What you have to do: Quote word for word from the line holding "[0:02.00-0:03.00]" to the last line below, including both, and omit any pictures.

The input:
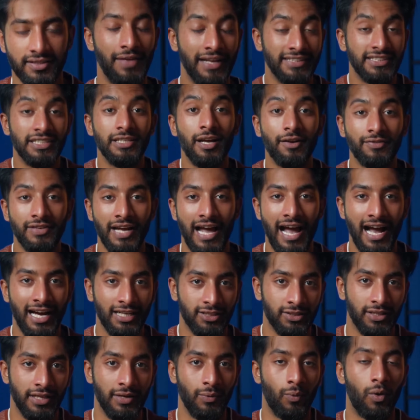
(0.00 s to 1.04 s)
that's enough to
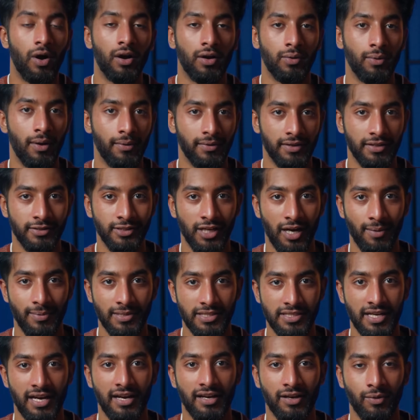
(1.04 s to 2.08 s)
actually walk away with a job in
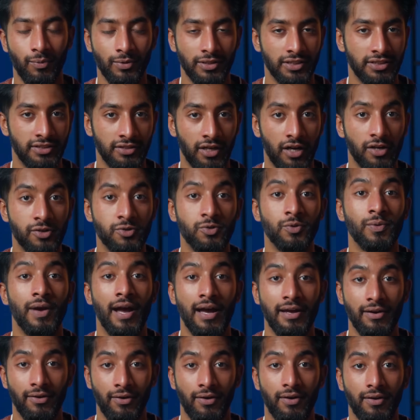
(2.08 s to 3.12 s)
tech, which is not true
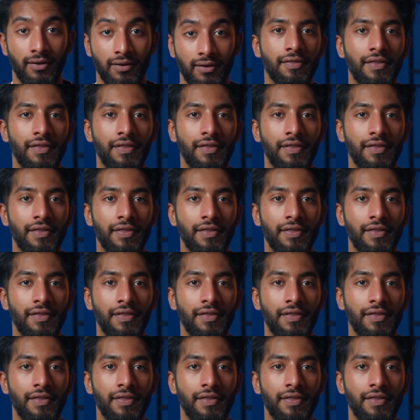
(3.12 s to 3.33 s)
at all.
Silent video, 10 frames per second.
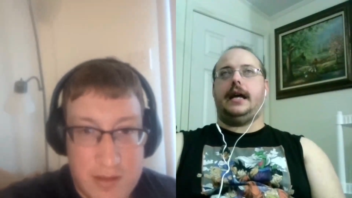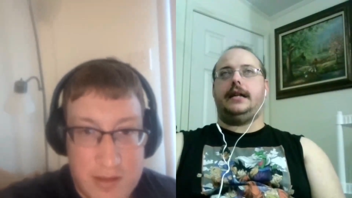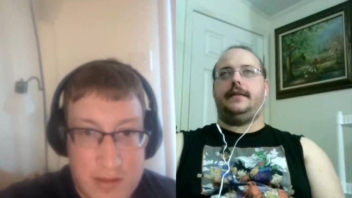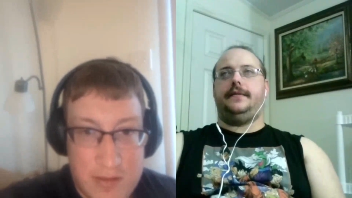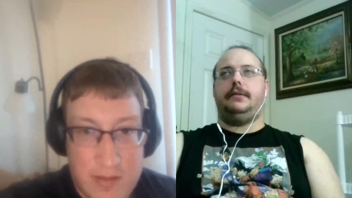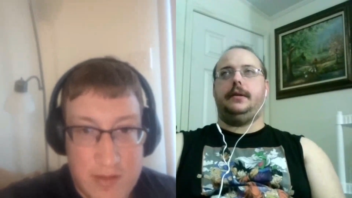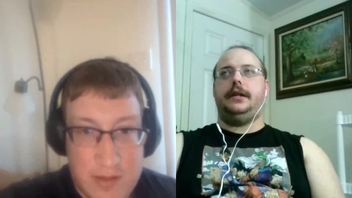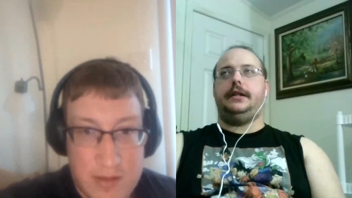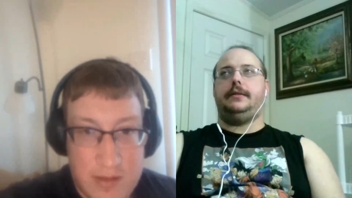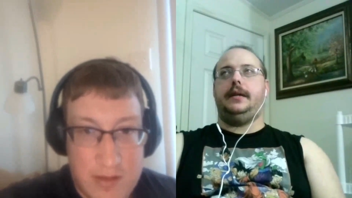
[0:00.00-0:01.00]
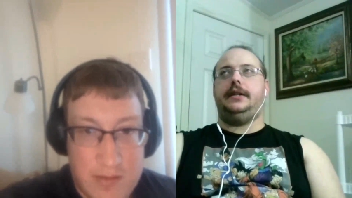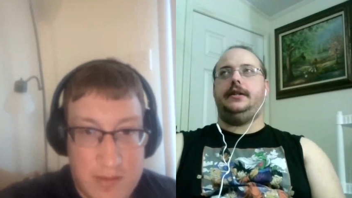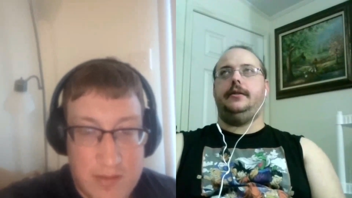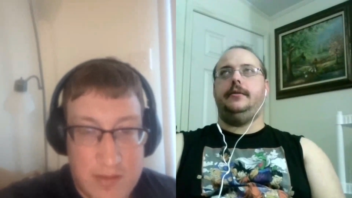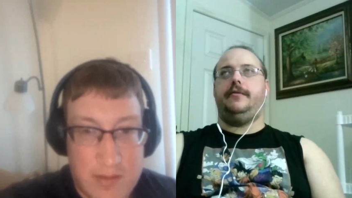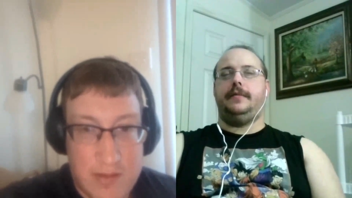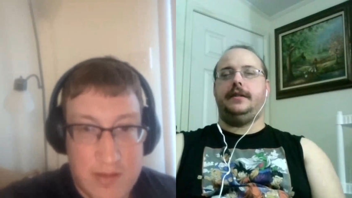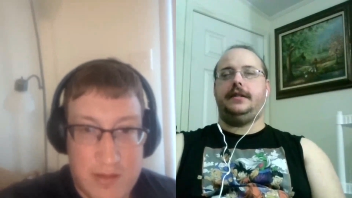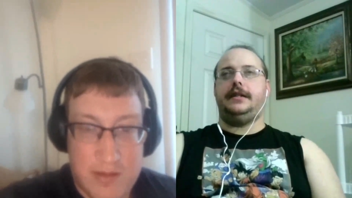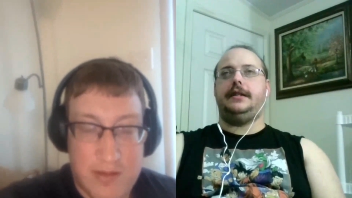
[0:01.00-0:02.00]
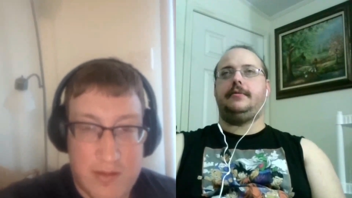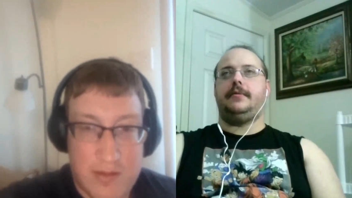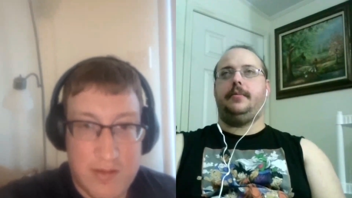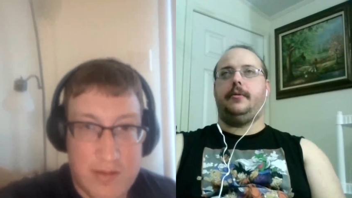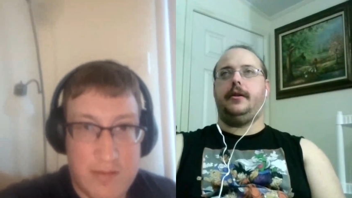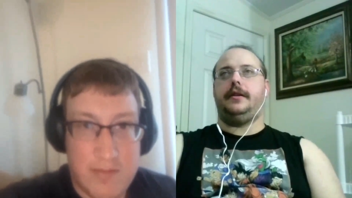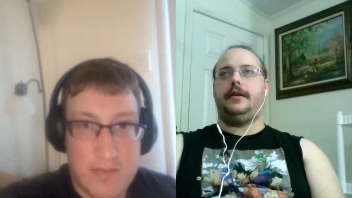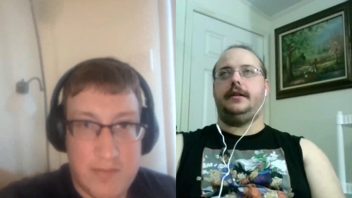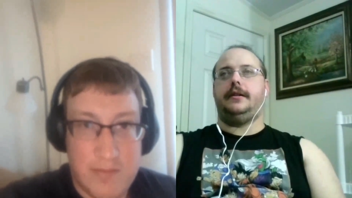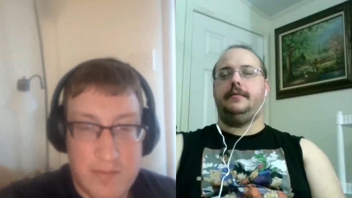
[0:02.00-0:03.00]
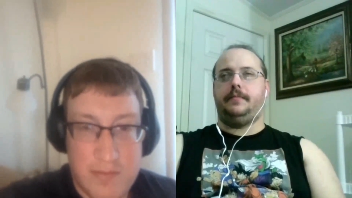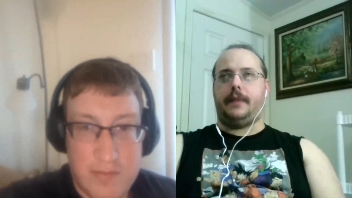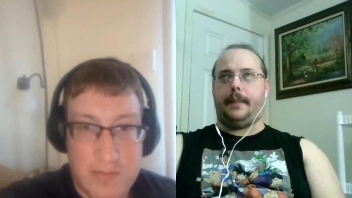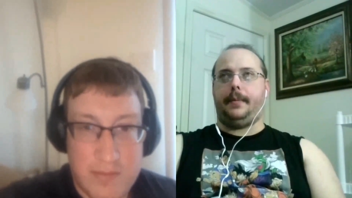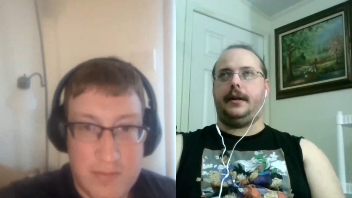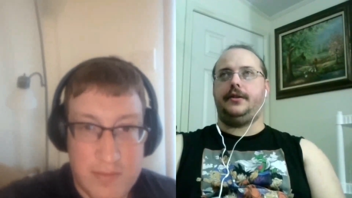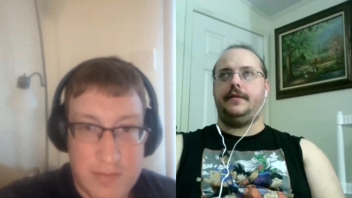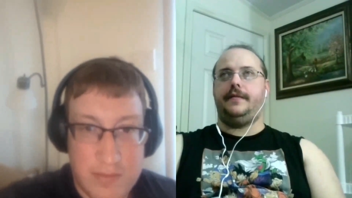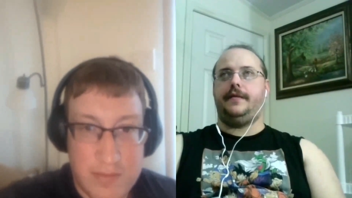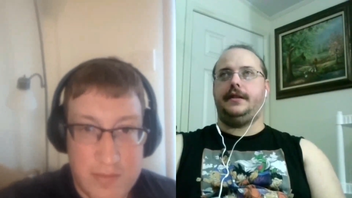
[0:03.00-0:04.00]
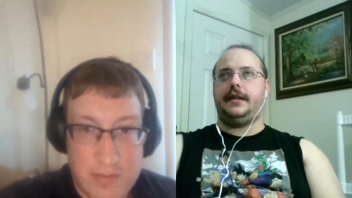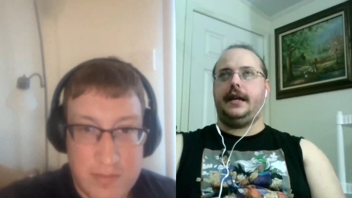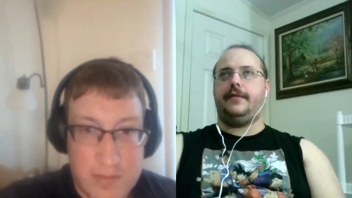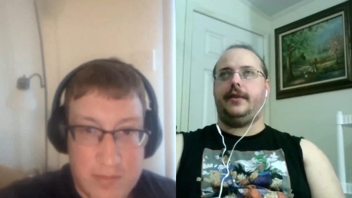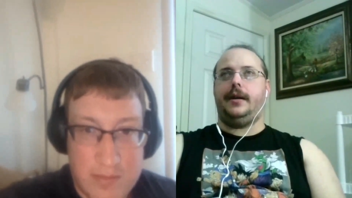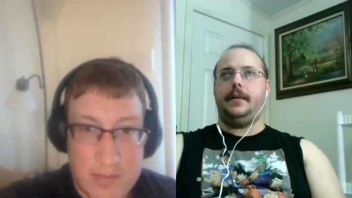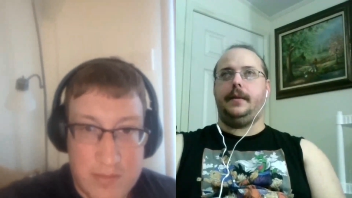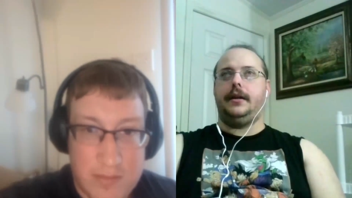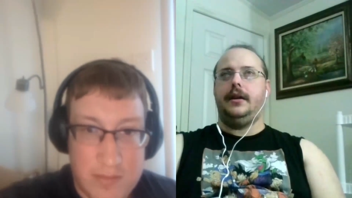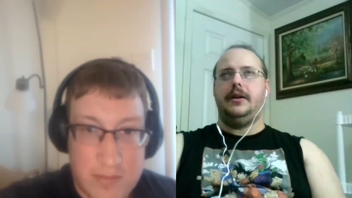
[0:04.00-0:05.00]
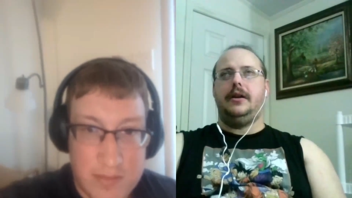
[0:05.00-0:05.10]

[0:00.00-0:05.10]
Speaker 1: as of 2022 from the census report, the population for the state of Wyoming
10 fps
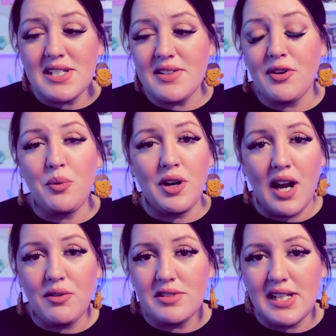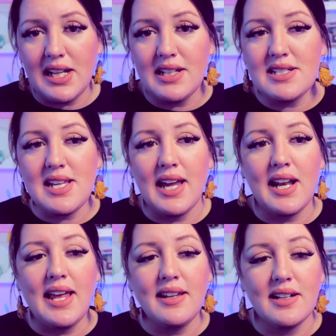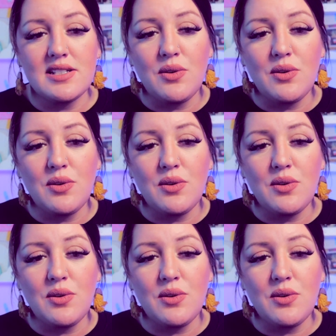and different workout routines, and I think it's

Answer to this exercise:
[0:02.00-0:03.00]
[0:03.00-0:04.00]
[0:04.00-0:05.00]
[0:05.00-0:05.10]

[0:00.00-0:05.10]
Speaker 1: as of 2022 from the census report, the population for the state of Wyoming
10 fps
and different workout routines, and I think it's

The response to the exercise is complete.